LDAP authentication for SSL VPN with FortiAuthenticator

This recipe describes how to set up FortiAuthenticator to function as an LDAP server for FortiGate SSL VPN authentication. It involves adding users to FortiAuthenticator, setting up the LDAP server on the FortiAuthenticator, and then configuring the FortiGate to use the FortiAuthenticator as an LDAP server.

1. Creating the User and User Group on FortiAuthenticator

From the FortiAuthenticator GUI, go to Authentication > User Management > Local Users, and select Create New.

Enter a name for the user (in the example, jgarrick), enter and confirm a password, and be sure to disable Allow RADIUS authentication — RADIUS authentication is not required for this recipe.

Set Role as User, and select OK. New options will appear.

Make sure to enable Allow LDAP browsing — the user will not be able to connect to the FortiGate otherwise.

Next, go to Authentication > User Management > User Groups, and add a user group for the FortiGate users. Add the desired users to the group.

2. Creating the LDAP Directory Tree on FortiAuthenticator

Go to Authentication > LDAP Service > Directory Tree, and create a Distinguished Name (DN) (in the example, dc=fortinet,dc=com). A DN is made up of Domain Components (DC).

Both the users and the user group created earlier are the User ID (UID) and the Common Name (CN) in the LDAP Directory Tree.

Create an Organizational Unit (OU), and a Common Name (CN). Under the cn=HeadOffice entry, add UIDs for each user.

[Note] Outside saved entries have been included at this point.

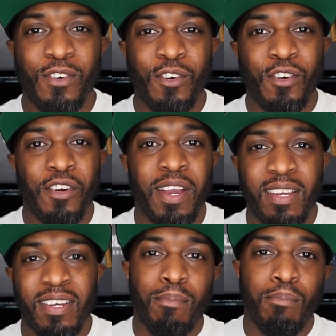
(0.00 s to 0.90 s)

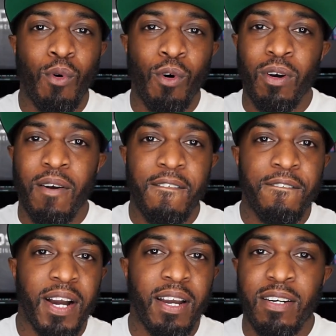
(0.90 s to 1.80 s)
create more
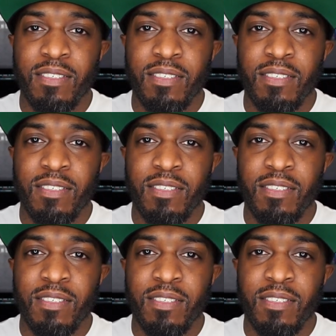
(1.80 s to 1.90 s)
fire.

If you mouse over one of the users, you will see the full DN of the LDAP server.

Later, you will use jgarrick on the FortiGate to query the LDAP directory tree on FortiAuthenticator, and you will use bwayne credentials to connect to the VPN tunnel.

3. Connecting the FortiGate to the LDAP Server

From the FortiGate GUI, go to User & Device > Authentication > LDAP Servers, and select Create New.

Enter a name for the LDAP Server connection.

Set Server IP/Name as the IP of the FortiAuthenticator, and set the Common Name Identifier as uid.

Set the Distinguished Name as dc=fortinet,dc=com, and set the Bind Type to Regular.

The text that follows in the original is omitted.